*** Begin section ***

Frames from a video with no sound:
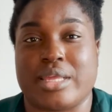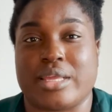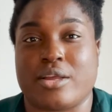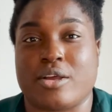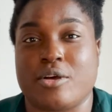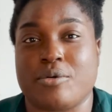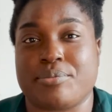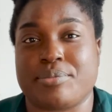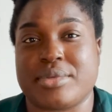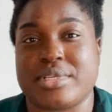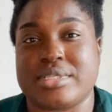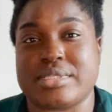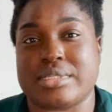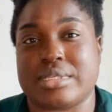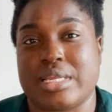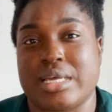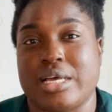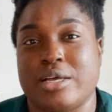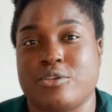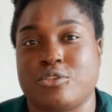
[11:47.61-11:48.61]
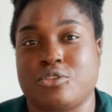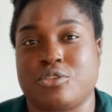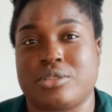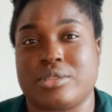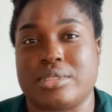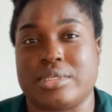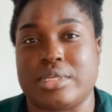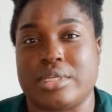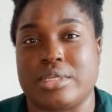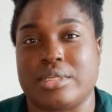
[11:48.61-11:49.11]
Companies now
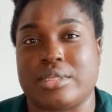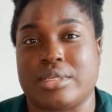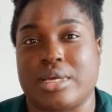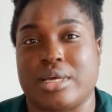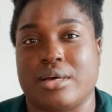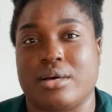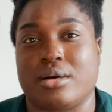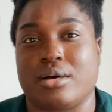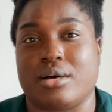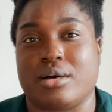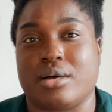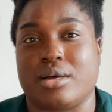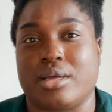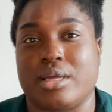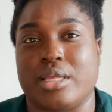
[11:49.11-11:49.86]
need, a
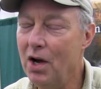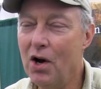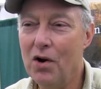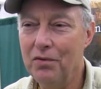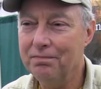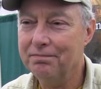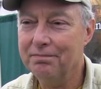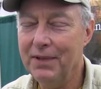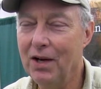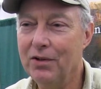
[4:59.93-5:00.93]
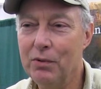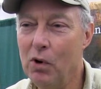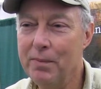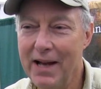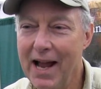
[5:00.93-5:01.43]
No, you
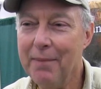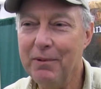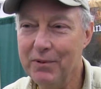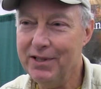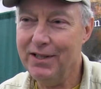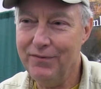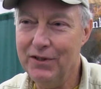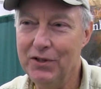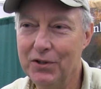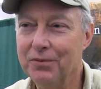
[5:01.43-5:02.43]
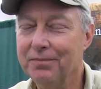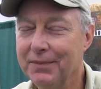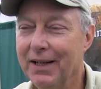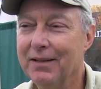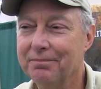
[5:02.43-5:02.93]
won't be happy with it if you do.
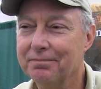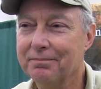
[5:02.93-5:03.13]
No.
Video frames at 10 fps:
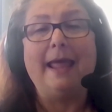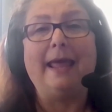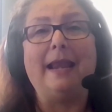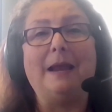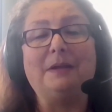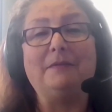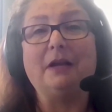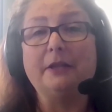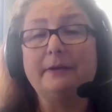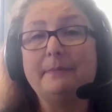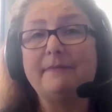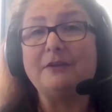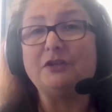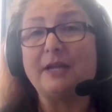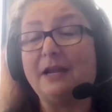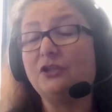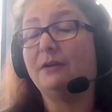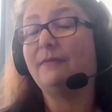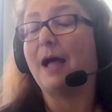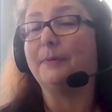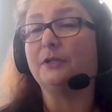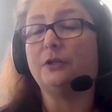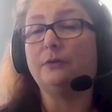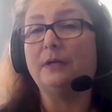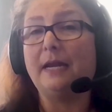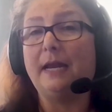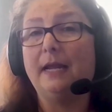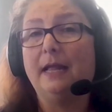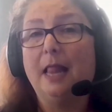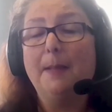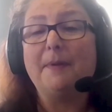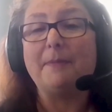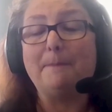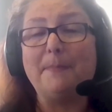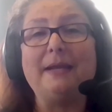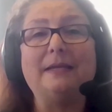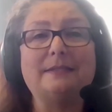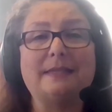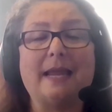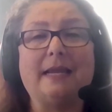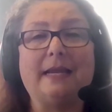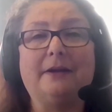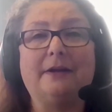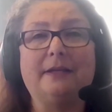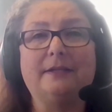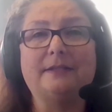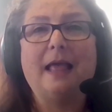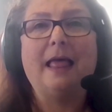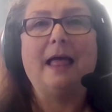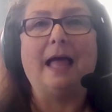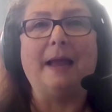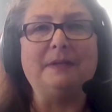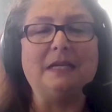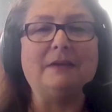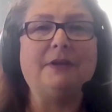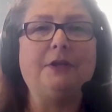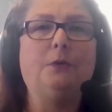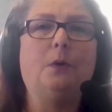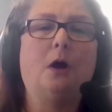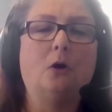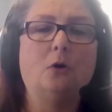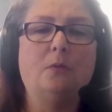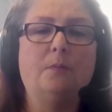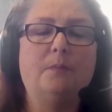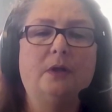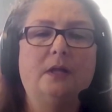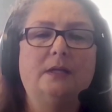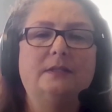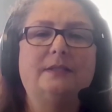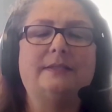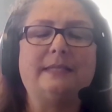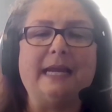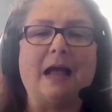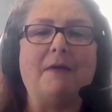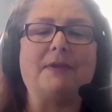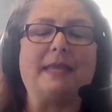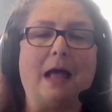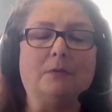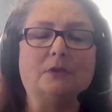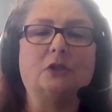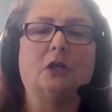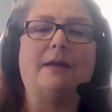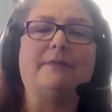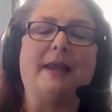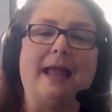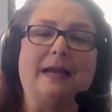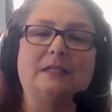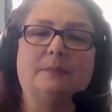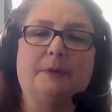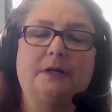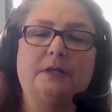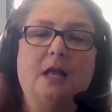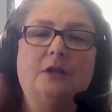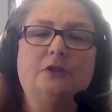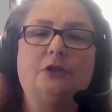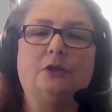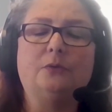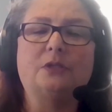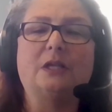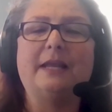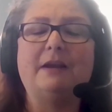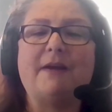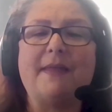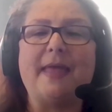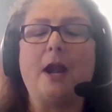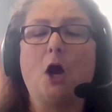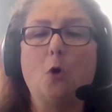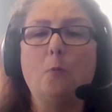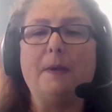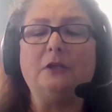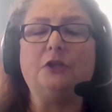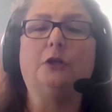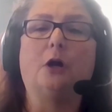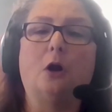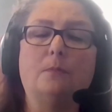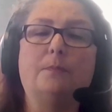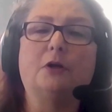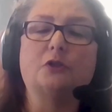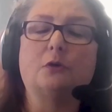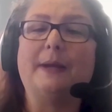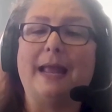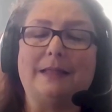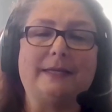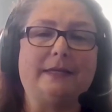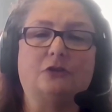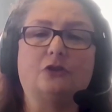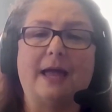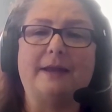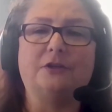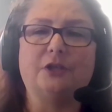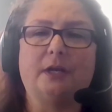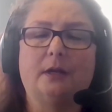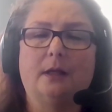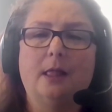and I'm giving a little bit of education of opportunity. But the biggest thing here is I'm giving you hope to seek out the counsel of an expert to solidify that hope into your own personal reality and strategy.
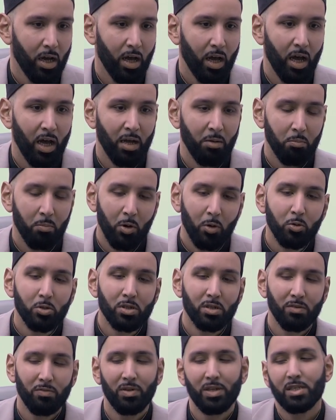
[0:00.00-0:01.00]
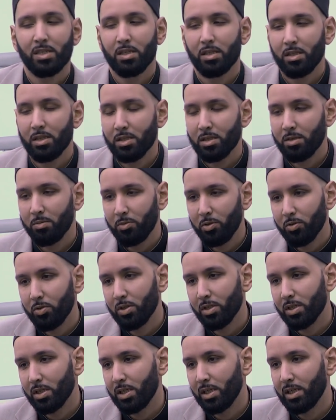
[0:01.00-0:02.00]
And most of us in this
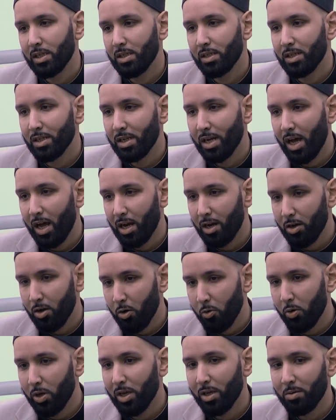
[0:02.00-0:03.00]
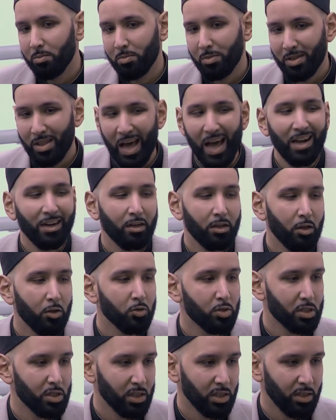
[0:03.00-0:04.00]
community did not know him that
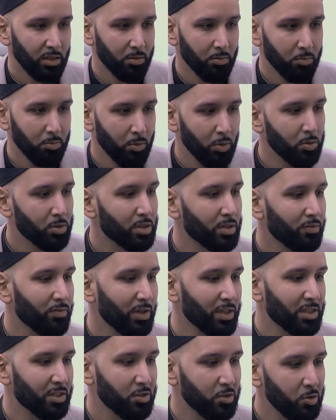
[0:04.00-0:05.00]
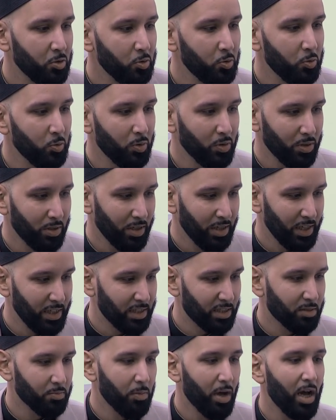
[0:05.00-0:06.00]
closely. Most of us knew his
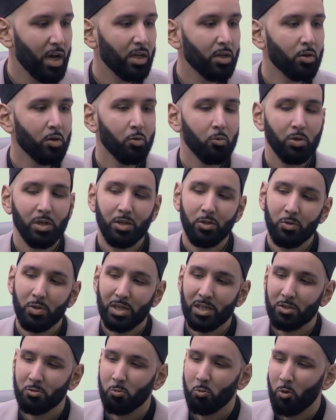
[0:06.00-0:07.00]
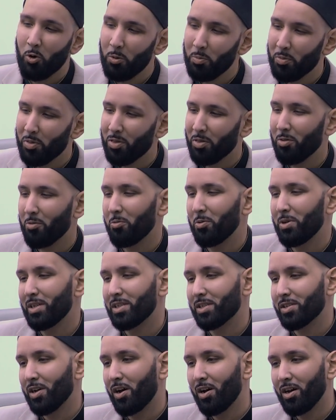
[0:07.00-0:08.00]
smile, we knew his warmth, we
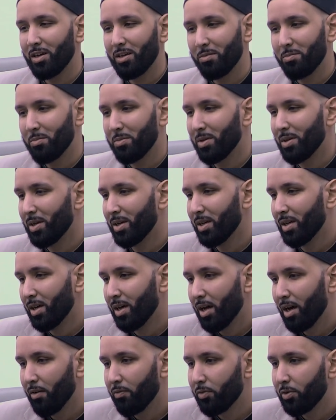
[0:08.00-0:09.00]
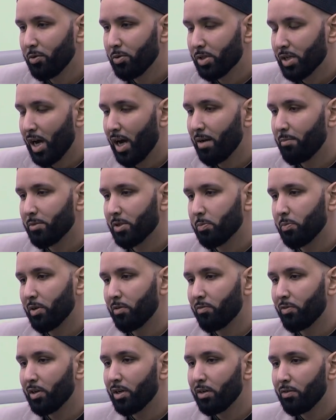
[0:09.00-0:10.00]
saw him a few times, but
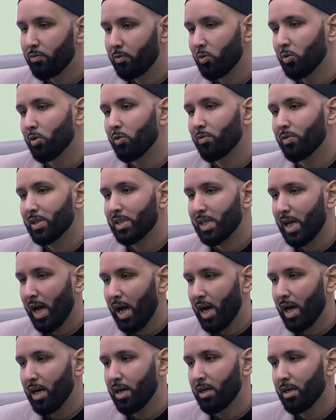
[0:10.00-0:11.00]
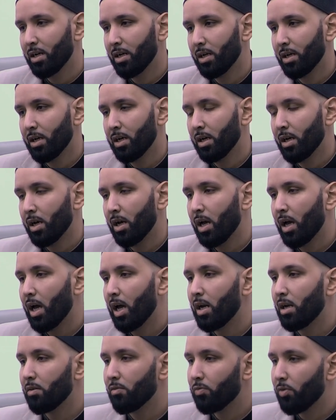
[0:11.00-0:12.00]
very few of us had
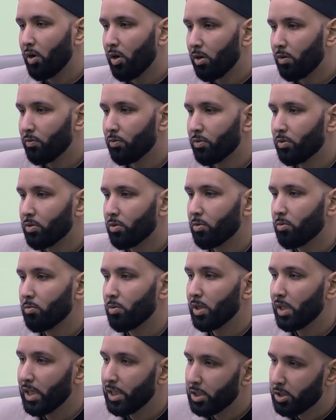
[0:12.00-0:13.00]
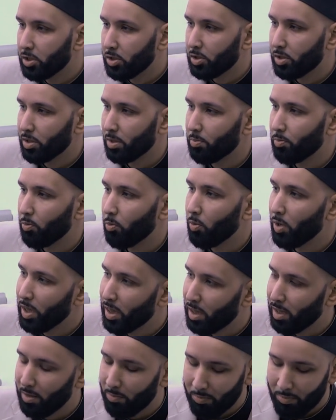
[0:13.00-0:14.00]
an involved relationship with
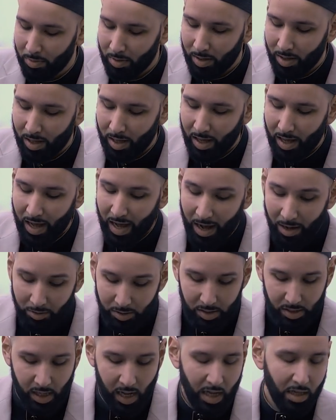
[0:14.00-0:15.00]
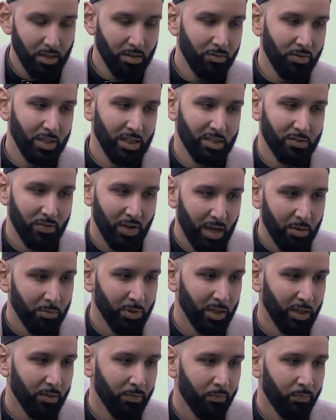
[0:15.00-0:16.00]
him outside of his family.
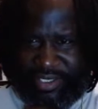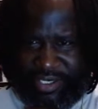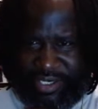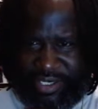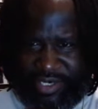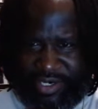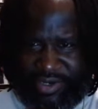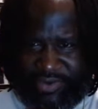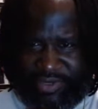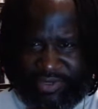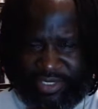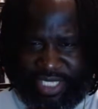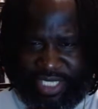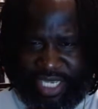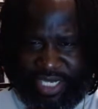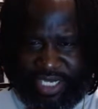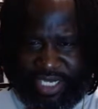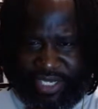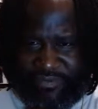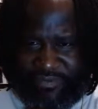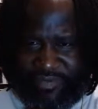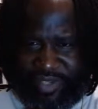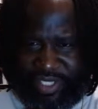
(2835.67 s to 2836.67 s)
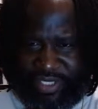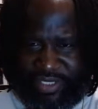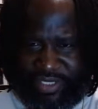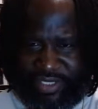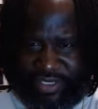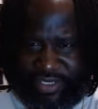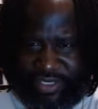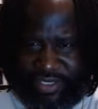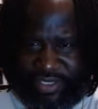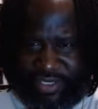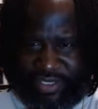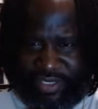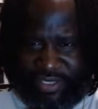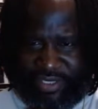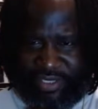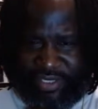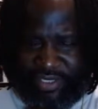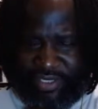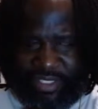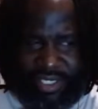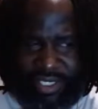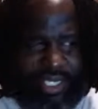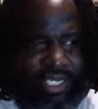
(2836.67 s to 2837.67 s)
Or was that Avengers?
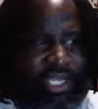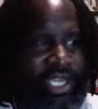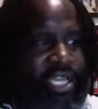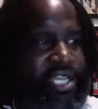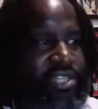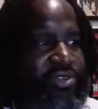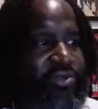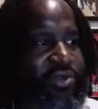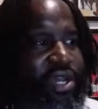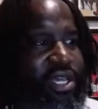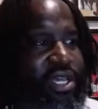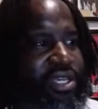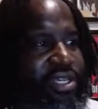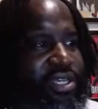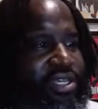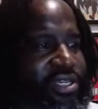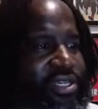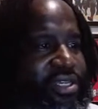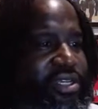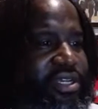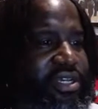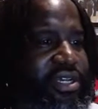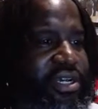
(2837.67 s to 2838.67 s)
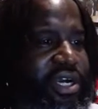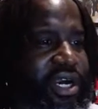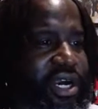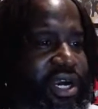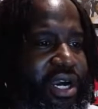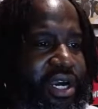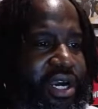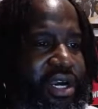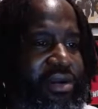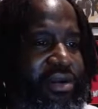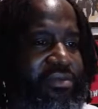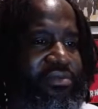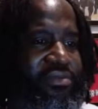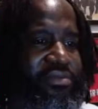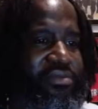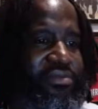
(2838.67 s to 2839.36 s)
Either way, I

*** End section ***

> **WHAT IS NEEDED**: Could you repeat the listing above exactly, omitting its pictures?

> **COMPLETED TASK**:
Frames from a video with no sound:
[11:47.61-11:48.61]
[11:48.61-11:49.11]
Companies now
[11:49.11-11:49.86]
need, a
[4:59.93-5:00.93]
[5:00.93-5:01.43]
No, you
[5:01.43-5:02.43]
[5:02.43-5:02.93]
won't be happy with it if you do.
[5:02.93-5:03.13]
No.
Video frames at 10 fps:
and I'm giving a little bit of education of opportunity. But the biggest thing here is I'm giving you hope to seek out the counsel of an expert to solidify that hope into your own personal reality and strategy.
[0:00.00-0:01.00]
[0:01.00-0:02.00]
And most of us in this
[0:02.00-0:03.00]
[0:03.00-0:04.00]
community did not know him that
[0:04.00-0:05.00]
[0:05.00-0:06.00]
closely. Most of us knew his
[0:06.00-0:07.00]
[0:07.00-0:08.00]
smile, we knew his warmth, we
[0:08.00-0:09.00]
[0:09.00-0:10.00]
saw him a few times, but
[0:10.00-0:11.00]
[0:11.00-0:12.00]
very few of us had
[0:12.00-0:13.00]
[0:13.00-0:14.00]
an involved relationship with
[0:14.00-0:15.00]
[0:15.00-0:16.00]
him outside of his family.
(2835.67 s to 2836.67 s)
(2836.67 s to 2837.67 s)
Or was that Avengers?
(2837.67 s to 2838.67 s)
(2838.67 s to 2839.36 s)
Either way, I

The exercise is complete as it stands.